## [Dataset excerpts]
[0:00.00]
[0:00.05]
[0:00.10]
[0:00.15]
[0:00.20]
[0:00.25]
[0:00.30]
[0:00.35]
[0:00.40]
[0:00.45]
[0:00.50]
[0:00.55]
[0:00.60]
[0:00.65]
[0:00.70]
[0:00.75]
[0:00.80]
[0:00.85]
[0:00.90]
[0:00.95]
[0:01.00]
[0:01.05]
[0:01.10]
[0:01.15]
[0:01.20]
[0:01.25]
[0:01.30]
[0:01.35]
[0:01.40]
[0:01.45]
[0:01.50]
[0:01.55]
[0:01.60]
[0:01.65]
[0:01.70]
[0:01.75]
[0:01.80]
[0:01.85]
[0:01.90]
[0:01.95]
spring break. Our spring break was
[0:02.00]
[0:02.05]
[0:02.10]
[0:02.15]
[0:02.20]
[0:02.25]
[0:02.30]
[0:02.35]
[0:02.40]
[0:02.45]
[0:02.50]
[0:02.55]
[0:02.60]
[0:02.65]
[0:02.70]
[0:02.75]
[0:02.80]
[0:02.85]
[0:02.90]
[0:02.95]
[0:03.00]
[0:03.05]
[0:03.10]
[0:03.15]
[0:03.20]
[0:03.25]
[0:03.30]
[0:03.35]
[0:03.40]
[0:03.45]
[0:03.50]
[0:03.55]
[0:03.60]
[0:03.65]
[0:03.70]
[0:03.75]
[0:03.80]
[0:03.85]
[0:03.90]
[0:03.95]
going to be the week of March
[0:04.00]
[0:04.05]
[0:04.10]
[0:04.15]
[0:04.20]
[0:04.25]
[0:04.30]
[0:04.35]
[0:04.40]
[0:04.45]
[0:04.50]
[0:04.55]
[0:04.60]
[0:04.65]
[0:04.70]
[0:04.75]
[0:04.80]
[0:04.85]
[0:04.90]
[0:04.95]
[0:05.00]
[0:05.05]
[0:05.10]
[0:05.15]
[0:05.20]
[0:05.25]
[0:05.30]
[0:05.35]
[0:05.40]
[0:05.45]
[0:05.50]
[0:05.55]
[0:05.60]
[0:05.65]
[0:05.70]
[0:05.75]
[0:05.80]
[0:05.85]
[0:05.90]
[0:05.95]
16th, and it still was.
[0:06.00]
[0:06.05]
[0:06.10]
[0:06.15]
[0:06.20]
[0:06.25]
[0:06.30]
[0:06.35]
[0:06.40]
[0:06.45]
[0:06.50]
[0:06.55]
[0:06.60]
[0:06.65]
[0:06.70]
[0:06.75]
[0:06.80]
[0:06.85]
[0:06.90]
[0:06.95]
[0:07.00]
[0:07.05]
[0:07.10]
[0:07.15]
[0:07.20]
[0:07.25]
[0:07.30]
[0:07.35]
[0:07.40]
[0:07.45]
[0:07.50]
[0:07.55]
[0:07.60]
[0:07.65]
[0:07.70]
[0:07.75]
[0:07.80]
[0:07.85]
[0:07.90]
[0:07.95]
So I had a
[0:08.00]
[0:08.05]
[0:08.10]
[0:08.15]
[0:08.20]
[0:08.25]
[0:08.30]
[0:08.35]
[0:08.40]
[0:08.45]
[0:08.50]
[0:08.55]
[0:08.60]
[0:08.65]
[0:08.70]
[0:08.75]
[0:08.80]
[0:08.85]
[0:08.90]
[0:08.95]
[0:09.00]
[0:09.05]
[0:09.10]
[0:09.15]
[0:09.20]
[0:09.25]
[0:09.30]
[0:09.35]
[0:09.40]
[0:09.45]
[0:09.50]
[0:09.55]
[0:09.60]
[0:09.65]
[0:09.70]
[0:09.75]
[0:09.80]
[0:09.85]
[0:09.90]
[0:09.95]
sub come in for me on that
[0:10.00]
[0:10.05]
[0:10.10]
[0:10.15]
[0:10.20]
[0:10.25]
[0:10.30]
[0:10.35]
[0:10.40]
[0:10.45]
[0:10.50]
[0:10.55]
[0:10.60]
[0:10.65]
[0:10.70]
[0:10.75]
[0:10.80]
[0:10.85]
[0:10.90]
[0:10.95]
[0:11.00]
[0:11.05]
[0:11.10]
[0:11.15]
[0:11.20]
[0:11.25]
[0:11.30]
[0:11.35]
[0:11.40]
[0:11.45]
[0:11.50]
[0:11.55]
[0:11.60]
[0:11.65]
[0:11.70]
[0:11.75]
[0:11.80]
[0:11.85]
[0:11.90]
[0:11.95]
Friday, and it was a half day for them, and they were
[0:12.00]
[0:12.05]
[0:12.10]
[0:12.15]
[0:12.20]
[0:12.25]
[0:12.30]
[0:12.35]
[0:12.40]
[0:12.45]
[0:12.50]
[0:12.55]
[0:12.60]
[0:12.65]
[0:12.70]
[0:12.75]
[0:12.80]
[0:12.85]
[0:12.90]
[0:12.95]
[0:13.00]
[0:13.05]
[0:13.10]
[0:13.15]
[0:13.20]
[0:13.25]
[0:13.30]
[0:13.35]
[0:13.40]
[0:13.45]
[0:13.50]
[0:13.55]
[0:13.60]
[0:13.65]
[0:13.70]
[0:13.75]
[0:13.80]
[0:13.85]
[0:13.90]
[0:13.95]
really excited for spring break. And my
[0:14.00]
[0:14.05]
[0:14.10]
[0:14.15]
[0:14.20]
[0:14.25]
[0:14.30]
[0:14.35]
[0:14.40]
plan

## [ABOUT THIS TASK]
Every entry above must be copied exactly.

## [RESPONSE BOX]
[0:00.00]
[0:00.05]
[0:00.10]
[0:00.15]
[0:00.20]
[0:00.25]
[0:00.30]
[0:00.35]
[0:00.40]
[0:00.45]
[0:00.50]
[0:00.55]
[0:00.60]
[0:00.65]
[0:00.70]
[0:00.75]
[0:00.80]
[0:00.85]
[0:00.90]
[0:00.95]
[0:01.00]
[0:01.05]
[0:01.10]
[0:01.15]
[0:01.20]
[0:01.25]
[0:01.30]
[0:01.35]
[0:01.40]
[0:01.45]
[0:01.50]
[0:01.55]
[0:01.60]
[0:01.65]
[0:01.70]
[0:01.75]
[0:01.80]
[0:01.85]
[0:01.90]
[0:01.95]
spring break. Our spring break was
[0:02.00]
[0:02.05]
[0:02.10]
[0:02.15]
[0:02.20]
[0:02.25]
[0:02.30]
[0:02.35]
[0:02.40]
[0:02.45]
[0:02.50]
[0:02.55]
[0:02.60]
[0:02.65]
[0:02.70]
[0:02.75]
[0:02.80]
[0:02.85]
[0:02.90]
[0:02.95]
[0:03.00]
[0:03.05]
[0:03.10]
[0:03.15]
[0:03.20]
[0:03.25]
[0:03.30]
[0:03.35]
[0:03.40]
[0:03.45]
[0:03.50]
[0:03.55]
[0:03.60]
[0:03.65]
[0:03.70]
[0:03.75]
[0:03.80]
[0:03.85]
[0:03.90]
[0:03.95]
going to be the week of March
[0:04.00]
[0:04.05]
[0:04.10]
[0:04.15]
[0:04.20]
[0:04.25]
[0:04.30]
[0:04.35]
[0:04.40]
[0:04.45]
[0:04.50]
[0:04.55]
[0:04.60]
[0:04.65]
[0:04.70]
[0:04.75]
[0:04.80]
[0:04.85]
[0:04.90]
[0:04.95]
[0:05.00]
[0:05.05]
[0:05.10]
[0:05.15]
[0:05.20]
[0:05.25]
[0:05.30]
[0:05.35]
[0:05.40]
[0:05.45]
[0:05.50]
[0:05.55]
[0:05.60]
[0:05.65]
[0:05.70]
[0:05.75]
[0:05.80]
[0:05.85]
[0:05.90]
[0:05.95]
16th, and it still was.
[0:06.00]
[0:06.05]
[0:06.10]
[0:06.15]
[0:06.20]
[0:06.25]
[0:06.30]
[0:06.35]
[0:06.40]
[0:06.45]
[0:06.50]
[0:06.55]
[0:06.60]
[0:06.65]
[0:06.70]
[0:06.75]
[0:06.80]
[0:06.85]
[0:06.90]
[0:06.95]
[0:07.00]
[0:07.05]
[0:07.10]
[0:07.15]
[0:07.20]
[0:07.25]
[0:07.30]
[0:07.35]
[0:07.40]
[0:07.45]
[0:07.50]
[0:07.55]
[0:07.60]
[0:07.65]
[0:07.70]
[0:07.75]
[0:07.80]
[0:07.85]
[0:07.90]
[0:07.95]
So I had a
[0:08.00]
[0:08.05]
[0:08.10]
[0:08.15]
[0:08.20]
[0:08.25]
[0:08.30]
[0:08.35]
[0:08.40]
[0:08.45]
[0:08.50]
[0:08.55]
[0:08.60]
[0:08.65]
[0:08.70]
[0:08.75]
[0:08.80]
[0:08.85]
[0:08.90]
[0:08.95]
[0:09.00]
[0:09.05]
[0:09.10]
[0:09.15]
[0:09.20]
[0:09.25]
[0:09.30]
[0:09.35]
[0:09.40]
[0:09.45]
[0:09.50]
[0:09.55]
[0:09.60]
[0:09.65]
[0:09.70]
[0:09.75]
[0:09.80]
[0:09.85]
[0:09.90]
[0:09.95]
sub come in for me on that
[0:10.00]
[0:10.05]
[0:10.10]
[0:10.15]
[0:10.20]
[0:10.25]
[0:10.30]
[0:10.35]
[0:10.40]
[0:10.45]
[0:10.50]
[0:10.55]
[0:10.60]
[0:10.65]
[0:10.70]
[0:10.75]
[0:10.80]
[0:10.85]
[0:10.90]
[0:10.95]
[0:11.00]
[0:11.05]
[0:11.10]
[0:11.15]
[0:11.20]
[0:11.25]
[0:11.30]
[0:11.35]
[0:11.40]
[0:11.45]
[0:11.50]
[0:11.55]
[0:11.60]
[0:11.65]
[0:11.70]
[0:11.75]
[0:11.80]
[0:11.85]
[0:11.90]
[0:11.95]
Friday, and it was a half day for them, and they were
[0:12.00]
[0:12.05]
[0:12.10]
[0:12.15]
[0:12.20]
[0:12.25]
[0:12.30]
[0:12.35]
[0:12.40]
[0:12.45]
[0:12.50]
[0:12.55]
[0:12.60]
[0:12.65]
[0:12.70]
[0:12.75]
[0:12.80]
[0:12.85]
[0:12.90]
[0:12.95]
[0:13.00]
[0:13.05]
[0:13.10]
[0:13.15]
[0:13.20]
[0:13.25]
[0:13.30]
[0:13.35]
[0:13.40]
[0:13.45]
[0:13.50]
[0:13.55]
[0:13.60]
[0:13.65]
[0:13.70]
[0:13.75]
[0:13.80]
[0:13.85]
[0:13.90]
[0:13.95]
really excited for spring break. And my
[0:14.00]
[0:14.05]
[0:14.10]
[0:14.15]
[0:14.20]
[0:14.25]
[0:14.30]
[0:14.35]
[0:14.40]
plan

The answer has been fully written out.